What this task involves:
Every line of the data below must be output exactly, with images left out.

(Stored items)
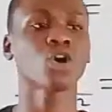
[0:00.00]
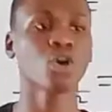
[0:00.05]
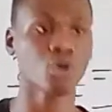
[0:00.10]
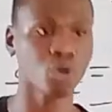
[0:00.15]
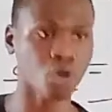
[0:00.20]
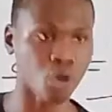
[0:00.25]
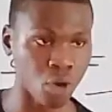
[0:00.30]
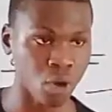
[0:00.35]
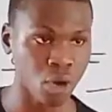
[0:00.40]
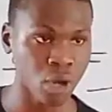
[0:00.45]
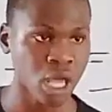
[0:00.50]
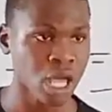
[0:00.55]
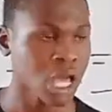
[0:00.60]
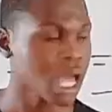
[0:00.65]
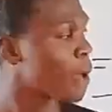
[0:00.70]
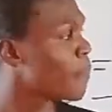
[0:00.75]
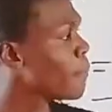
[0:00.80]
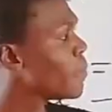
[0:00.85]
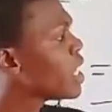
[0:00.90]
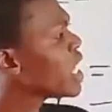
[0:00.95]
occurred.
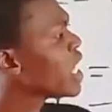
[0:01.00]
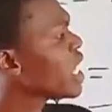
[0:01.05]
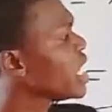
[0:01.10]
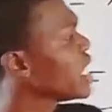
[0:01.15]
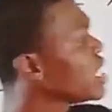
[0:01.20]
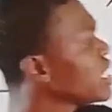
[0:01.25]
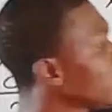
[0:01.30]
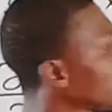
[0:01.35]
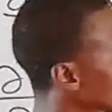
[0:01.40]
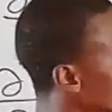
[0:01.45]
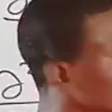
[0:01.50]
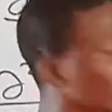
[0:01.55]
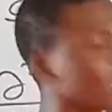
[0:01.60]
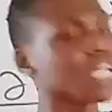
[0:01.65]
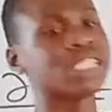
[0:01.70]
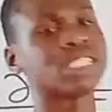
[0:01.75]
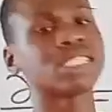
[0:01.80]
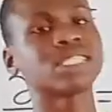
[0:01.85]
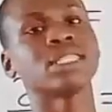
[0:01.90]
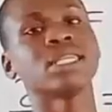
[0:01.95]
Meaning in this
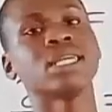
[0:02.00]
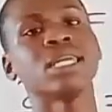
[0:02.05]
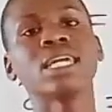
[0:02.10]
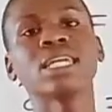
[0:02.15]
case,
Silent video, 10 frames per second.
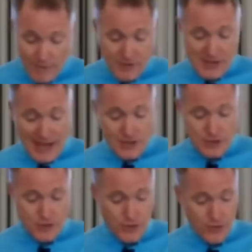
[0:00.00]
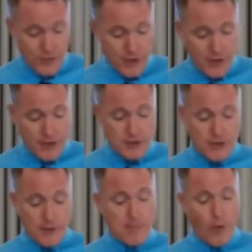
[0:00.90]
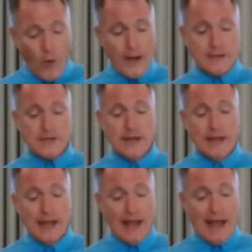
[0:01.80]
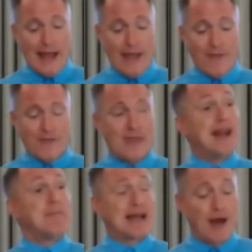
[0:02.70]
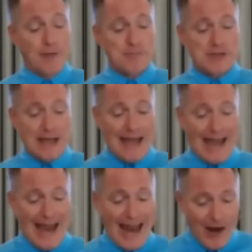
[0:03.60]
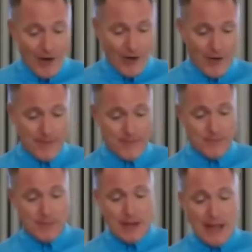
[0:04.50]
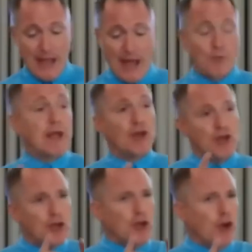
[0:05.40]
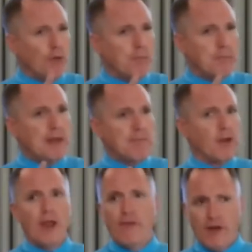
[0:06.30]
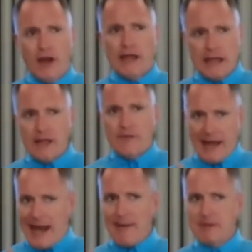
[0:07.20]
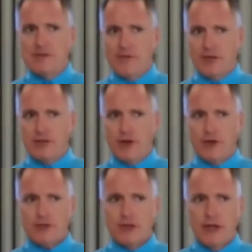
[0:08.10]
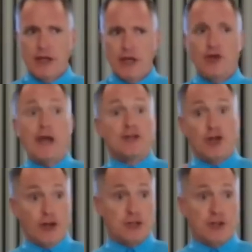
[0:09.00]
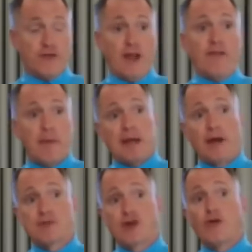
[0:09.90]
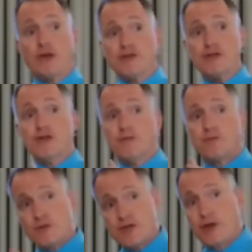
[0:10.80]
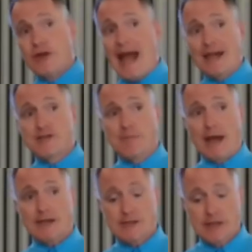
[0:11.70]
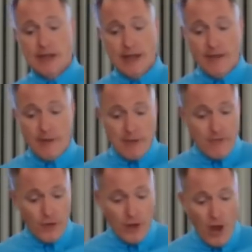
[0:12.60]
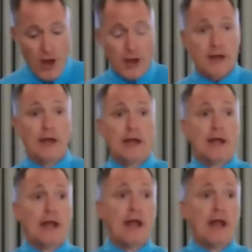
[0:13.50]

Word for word: You emphasize a truth to the point that it becomes error. And we, you know, people, that, that happens in the church. You get churches that become so consumed with certain aspects that before long,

Task answer:
[0:00.00]
[0:00.05]
[0:00.10]
[0:00.15]
[0:00.20]
[0:00.25]
[0:00.30]
[0:00.35]
[0:00.40]
[0:00.45]
[0:00.50]
[0:00.55]
[0:00.60]
[0:00.65]
[0:00.70]
[0:00.75]
[0:00.80]
[0:00.85]
[0:00.90]
[0:00.95]
occurred.
[0:01.00]
[0:01.05]
[0:01.10]
[0:01.15]
[0:01.20]
[0:01.25]
[0:01.30]
[0:01.35]
[0:01.40]
[0:01.45]
[0:01.50]
[0:01.55]
[0:01.60]
[0:01.65]
[0:01.70]
[0:01.75]
[0:01.80]
[0:01.85]
[0:01.90]
[0:01.95]
Meaning in this
[0:02.00]
[0:02.05]
[0:02.10]
[0:02.15]
case,
Silent video, 10 frames per second.
[0:00.00]
[0:00.90]
[0:01.80]
[0:02.70]
[0:03.60]
[0:04.50]
[0:05.40]
[0:06.30]
[0:07.20]
[0:08.10]
[0:09.00]
[0:09.90]
[0:10.80]
[0:11.70]
[0:12.60]
[0:13.50]

Word for word: You emphasize a truth to the point that it becomes error. And we, you know, people, that, that happens in the church. You get churches that become so consumed with certain aspects that before long,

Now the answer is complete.